Does BJP have a strategy for West Bengal ? Bengalis want ‘deliverance’ not just delivery
|Photo Courtesy - ABP|
The Sunday Kolkata newspapers carried a photo of actor turned would-be politician Rupa Ganguly – tripping on a ‘padyatra’. This could be symbolic of BJP’s journey in West Bengal.
After the Lok Sabha polls – the BJP was on a high buoyed by its 17% vote-share and lead in 20 assembly constituencies despite winning just 2 seats out of 42.
This tied in with Narendra Modi’s “Look East” strategy – by which he wished to hedge BJP’s over-dependence on the Hindi heartland through securing a sizeable presence in Bengal and the North-East. His rhetoric of how – India could not progress by leaving the East behind – resonated well with large sections of the communally not-partisan and ideologically neutral middle-class especially the aspirational youth.
In Bengal, BJP’s overdrive got off to an impressive start with a lot of bluster: the famous ‘3M’ call of Siddharth Nath Singh – the party’s ‘minder’ for the state – threatening to pack Madan (Mitra), Mukul (Roy) and, finally, Mamata behind bars. To follow through, momentum was built over the Saradha Scam - only to fizzle out all too soon.

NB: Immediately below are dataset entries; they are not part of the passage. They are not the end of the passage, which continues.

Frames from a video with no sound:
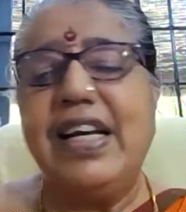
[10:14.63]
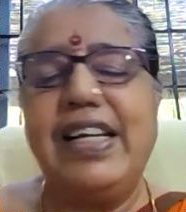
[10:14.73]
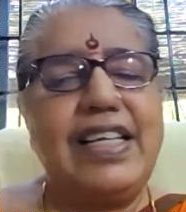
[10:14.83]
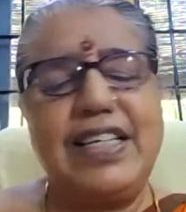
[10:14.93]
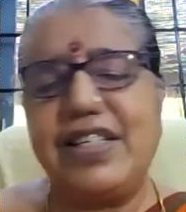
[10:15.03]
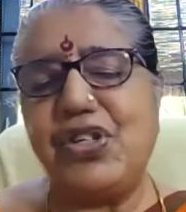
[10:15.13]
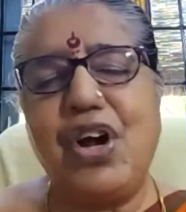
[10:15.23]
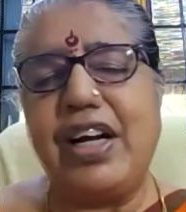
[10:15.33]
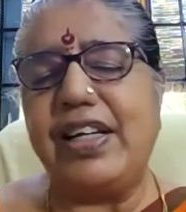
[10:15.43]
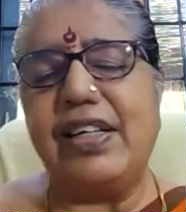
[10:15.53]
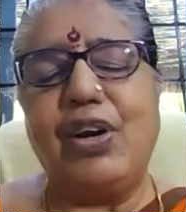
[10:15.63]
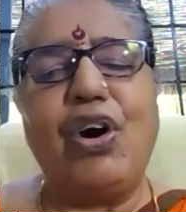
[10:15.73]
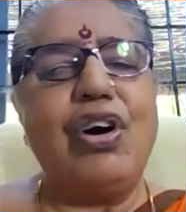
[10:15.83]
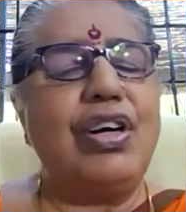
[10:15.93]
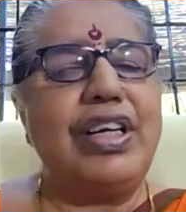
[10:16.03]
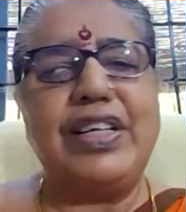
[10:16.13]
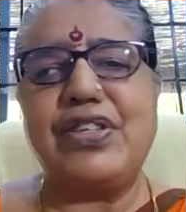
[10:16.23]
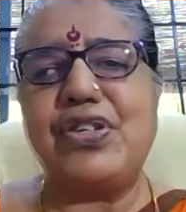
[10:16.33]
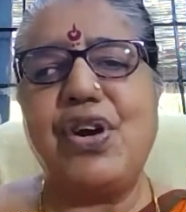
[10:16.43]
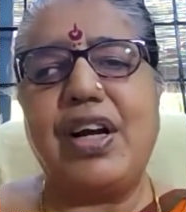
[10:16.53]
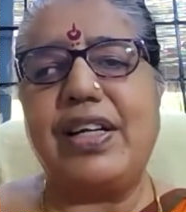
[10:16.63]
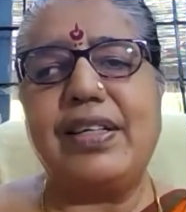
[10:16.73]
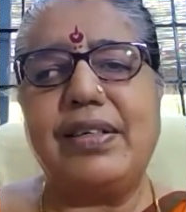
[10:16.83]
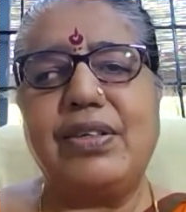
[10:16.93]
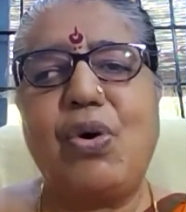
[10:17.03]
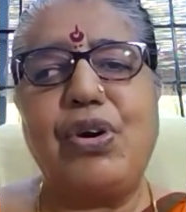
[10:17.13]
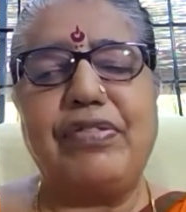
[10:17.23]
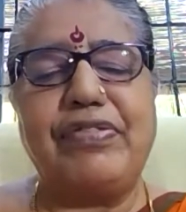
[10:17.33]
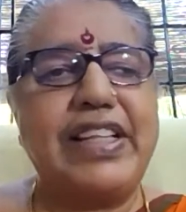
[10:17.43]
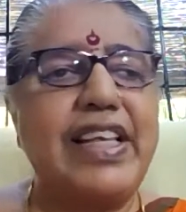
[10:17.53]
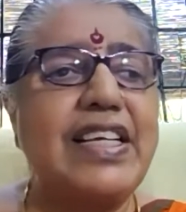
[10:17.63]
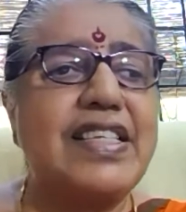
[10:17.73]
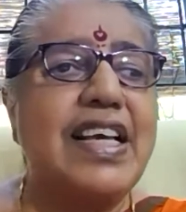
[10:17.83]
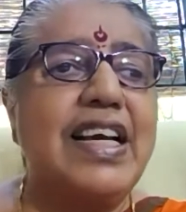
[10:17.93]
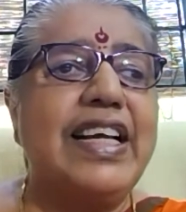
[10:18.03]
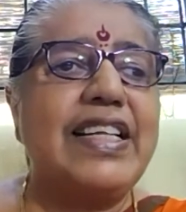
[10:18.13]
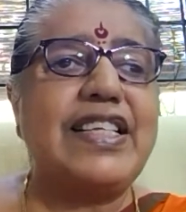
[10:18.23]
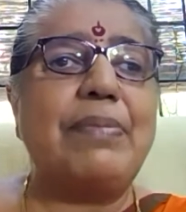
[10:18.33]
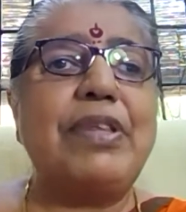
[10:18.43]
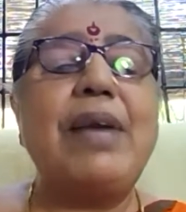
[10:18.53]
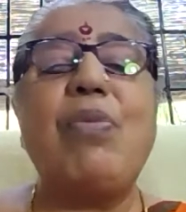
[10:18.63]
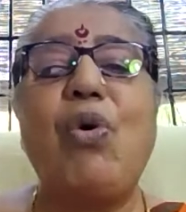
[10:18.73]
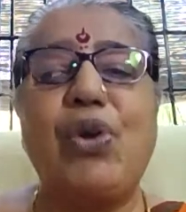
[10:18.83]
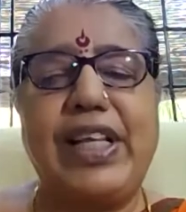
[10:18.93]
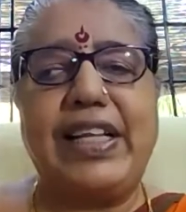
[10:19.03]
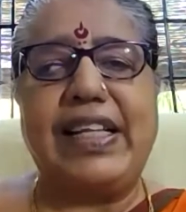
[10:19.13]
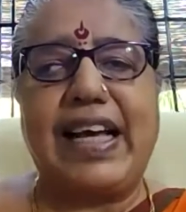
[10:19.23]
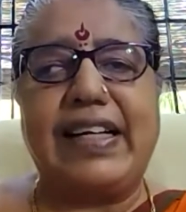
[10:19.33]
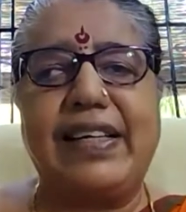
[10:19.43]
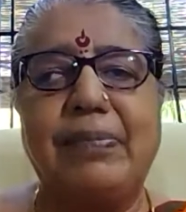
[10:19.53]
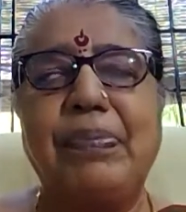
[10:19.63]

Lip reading: It is not a law, it is not a code of ethics, it is something more than that.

The Kolkata Municipality and other local body elections – including some assembly by-polls - were a wash out frittering away the gains of 2014. That BJP central leadership knew little of Bengal was apparent from their choice of the state President. At least Siddharth Nath Singh could boast of having his “sasural” in Kolkata. How Kailash Vijayvargiya and Nirmala Sitharaman were given charge of the state was intriguing. Finally, the RSS seized control by placing its long-time “Pracharak” – Dilip Ghosh at the helm. But, have they got the diagnosis right?
Surely, the RSS may help build a grass-root organization without which elections cannot be won – especially in a state of two strong cadre based parties, namely Trinamool and CPIM. In fact, RSS has been on the job for a while with some success in a few districts of Central Bengal. However, to fight an election purely on anti-incumbency sentiments and backlash against growing communal fault-lines may turn-out to be a shortsighted strategy yielding low dividend.

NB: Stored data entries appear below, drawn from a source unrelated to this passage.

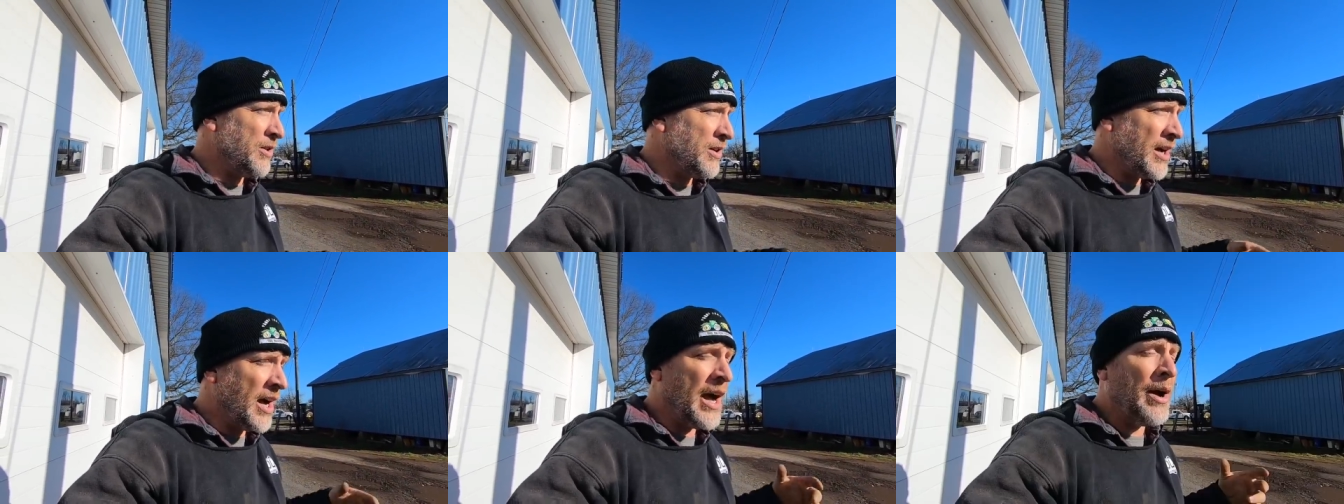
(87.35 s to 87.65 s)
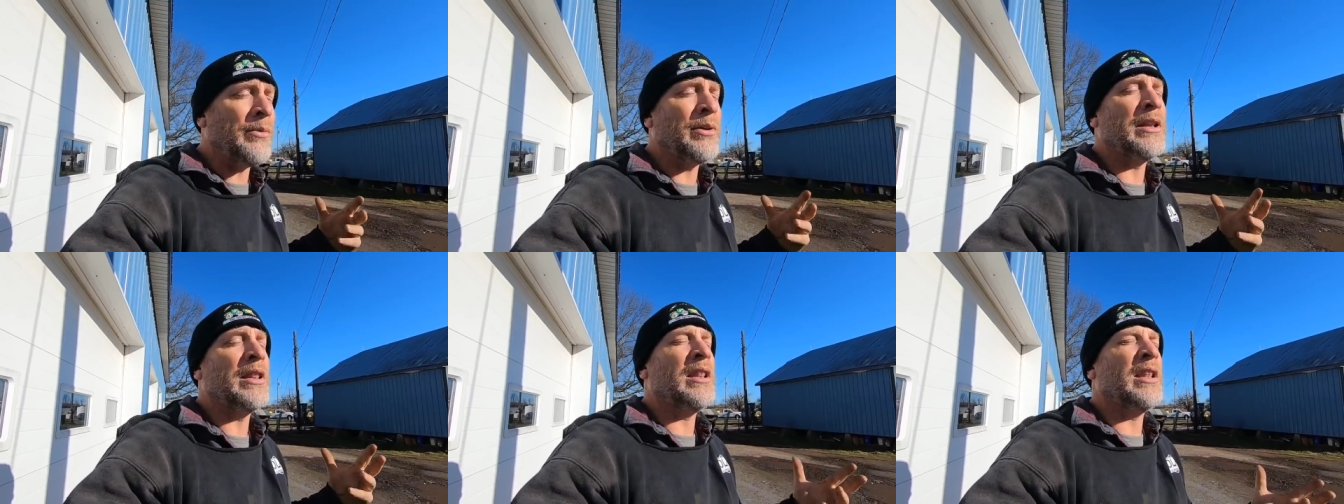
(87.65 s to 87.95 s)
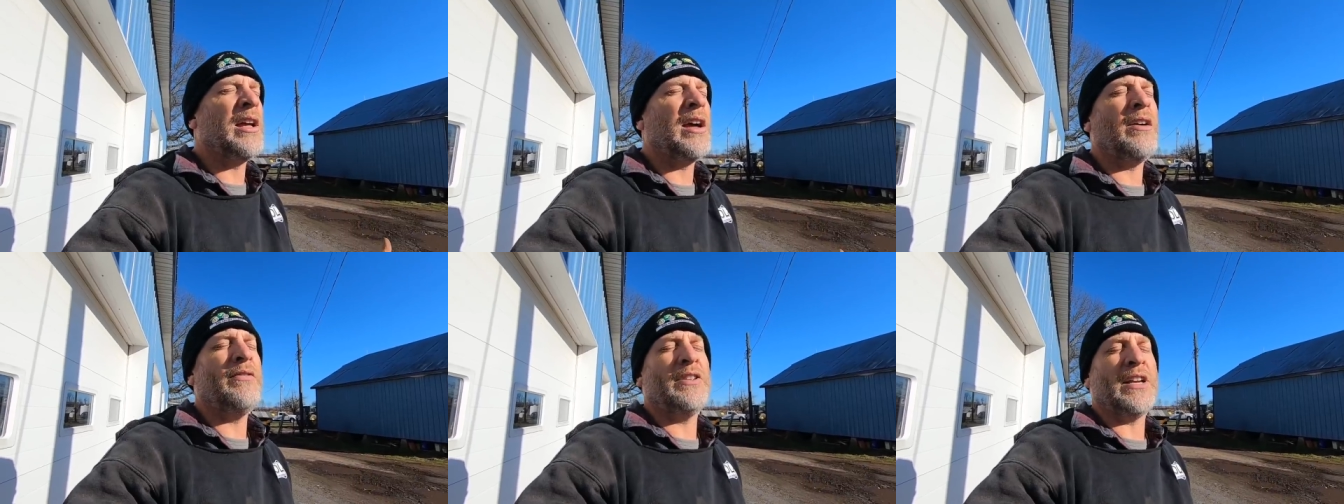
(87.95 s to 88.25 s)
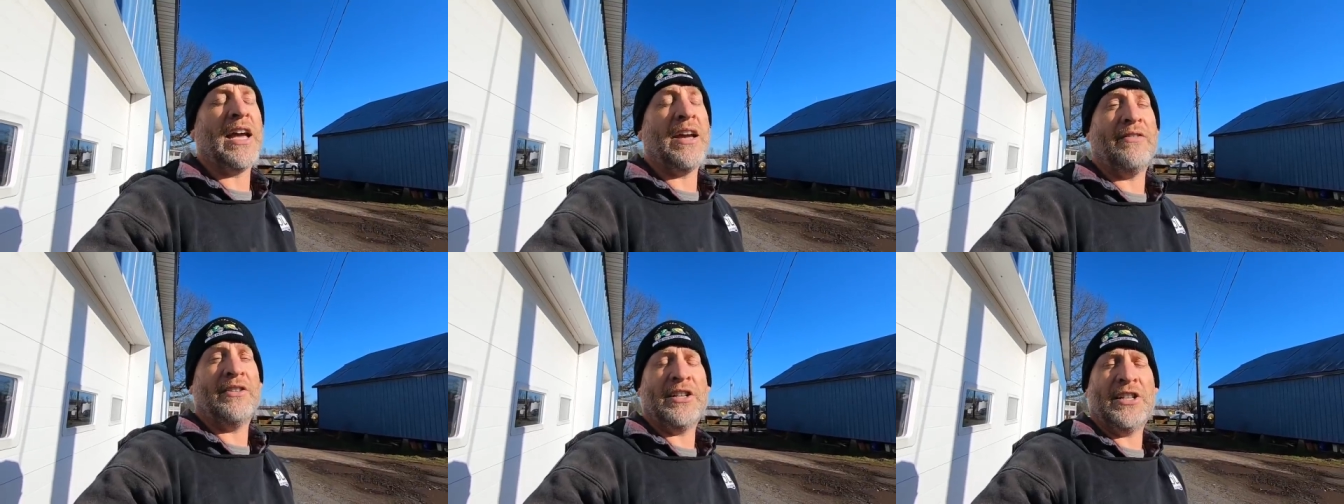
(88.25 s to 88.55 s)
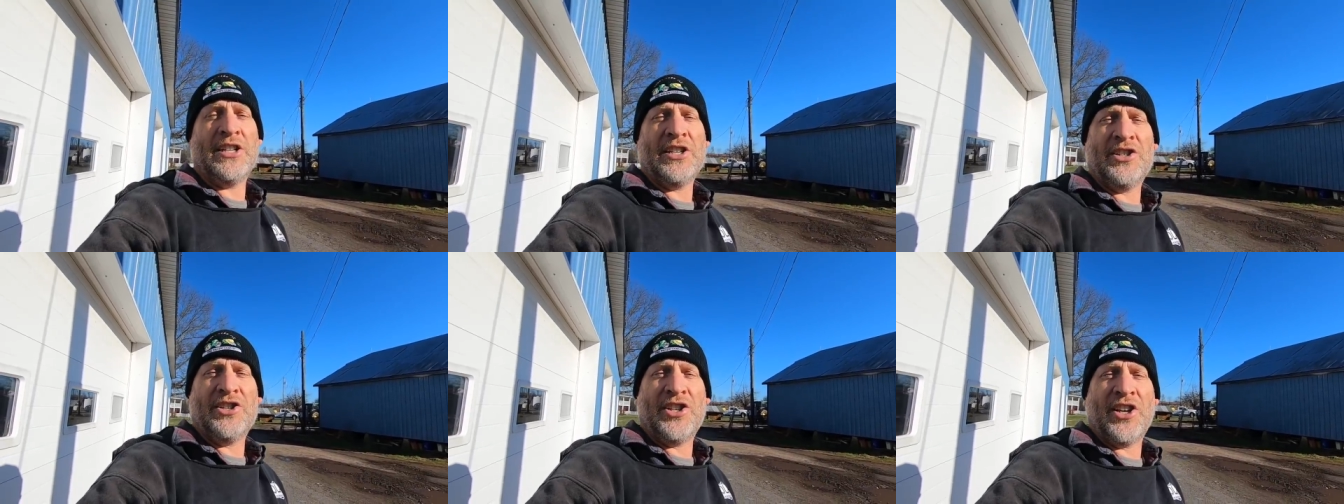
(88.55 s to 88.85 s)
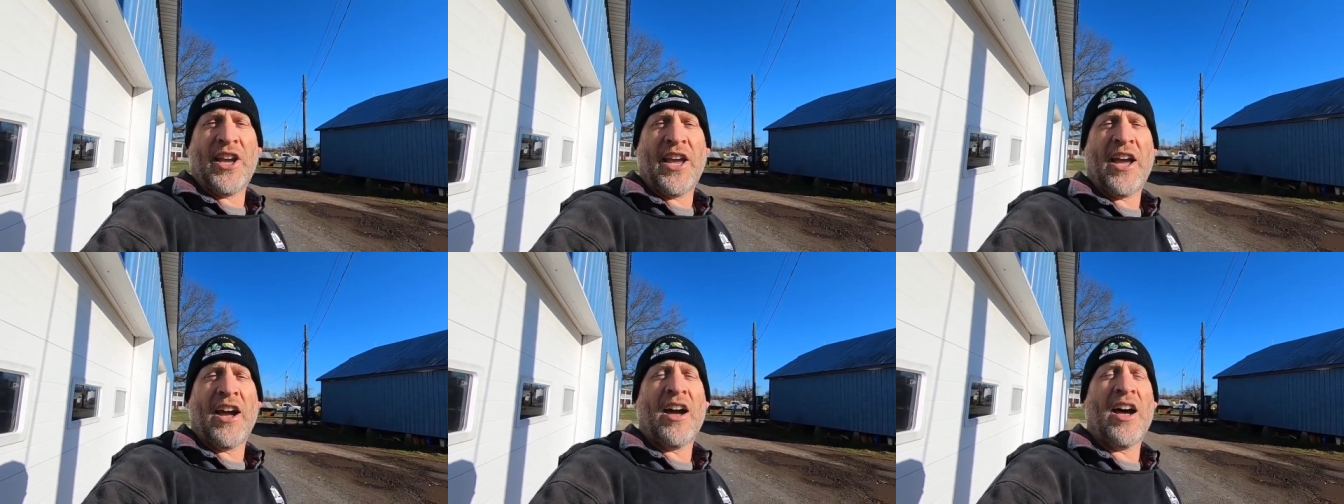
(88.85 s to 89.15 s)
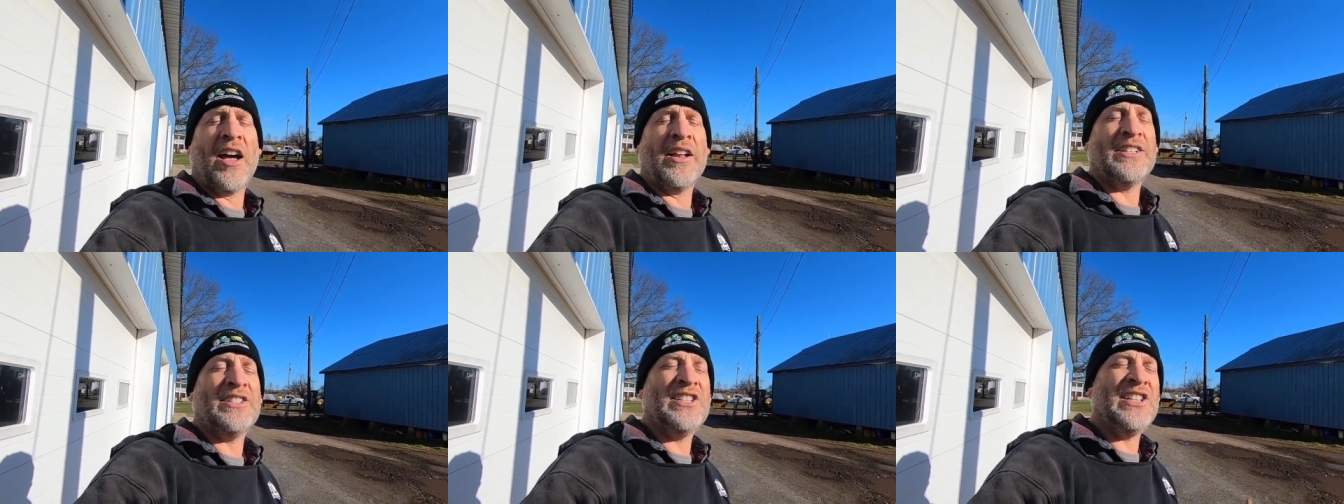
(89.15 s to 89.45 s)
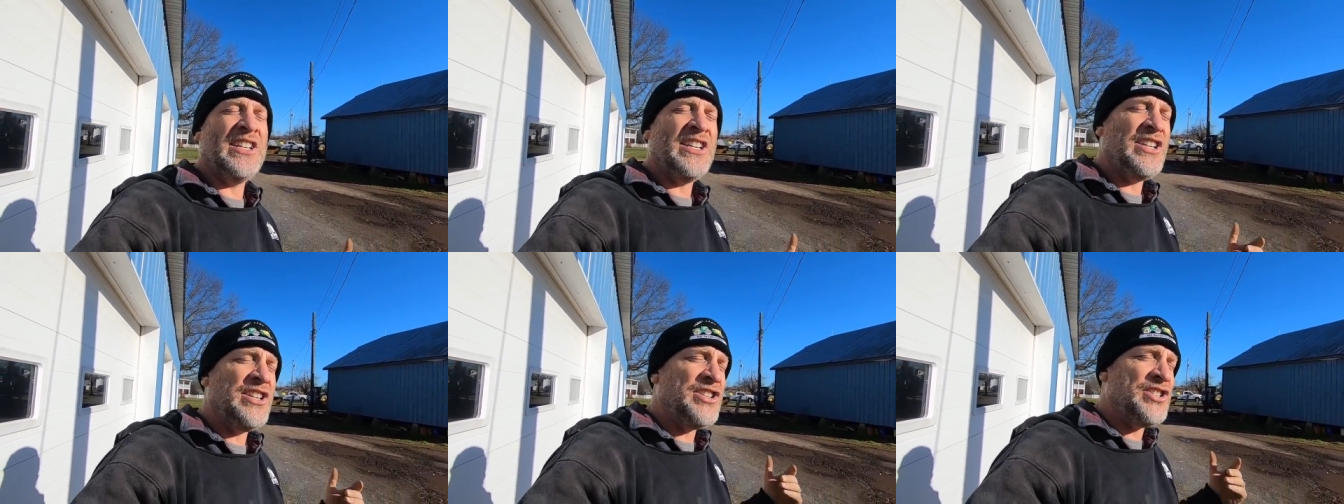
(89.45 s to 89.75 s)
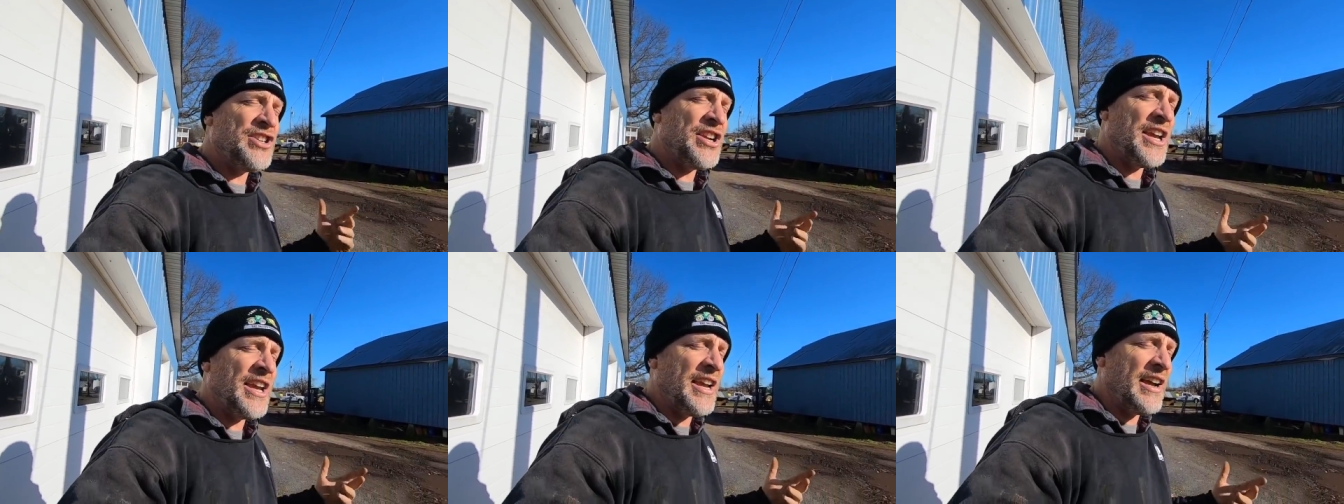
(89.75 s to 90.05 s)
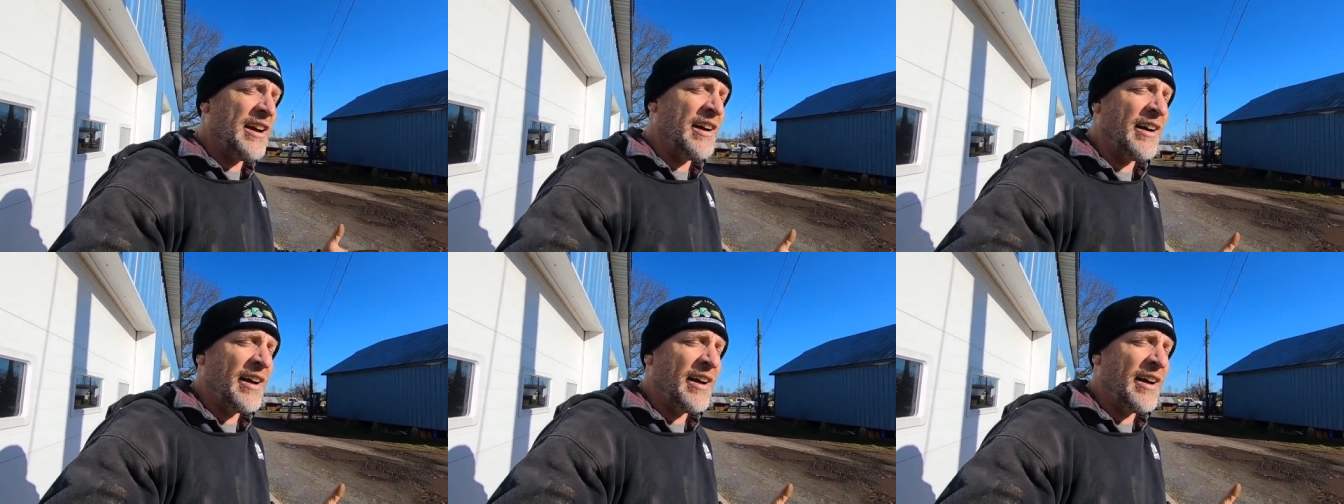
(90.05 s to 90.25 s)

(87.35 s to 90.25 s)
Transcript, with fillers: I would love to have a DJI, DJI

What Bengal needs is a comprehensive political and economic paradigm shift. This could be a genuine right-wing resurgence – shaking off the hangover of five decades of faux Leftism – that was only a ruse for blatant lumpen-raj. The anger of the middle-class is getting directed at minority appeasement largely because of lack of development in the state. The ethnic Bengalis of West Bengal are pained to see resources of an already impoverished economy appropriated by ‘trespassers’ (read illegal immigrants) – while their own children are constrained to leave home for higher education and jobs in other states. Besides, the beneficiaries of state benevolence do not make any positive contribution to the economy accruing to the benefit of the native population. Instead they are threatening the very foundation of Bengal’s socio-economic value system.
The answer is not an alternative ‘ideology’ but “Vision”. Narendra Modi had raised that hope – but he does not have a leader on the ground (like say Fadnavis or even a Raghubar Das) to translate it into action and the BJP central leadership have no clue about what needs to be done at the state level.
The coming Assembly Election is too close at hand for making any major mid-term course correction. The strategy now should be one of damage control and setting the house in order to avert a complete rout – because it will be so much more difficult to start construction afresh over a heap of rubble.
What Bengalis are looking for is ‘deliverance’ not just delivery. Modi can build confidence on the latter if he performs at the center. However, for the former BJP has to eschew the conservative Hindutva plank and offer a pragmatic alternative with a credible and inspirational face in front – not just an actor with no political experience.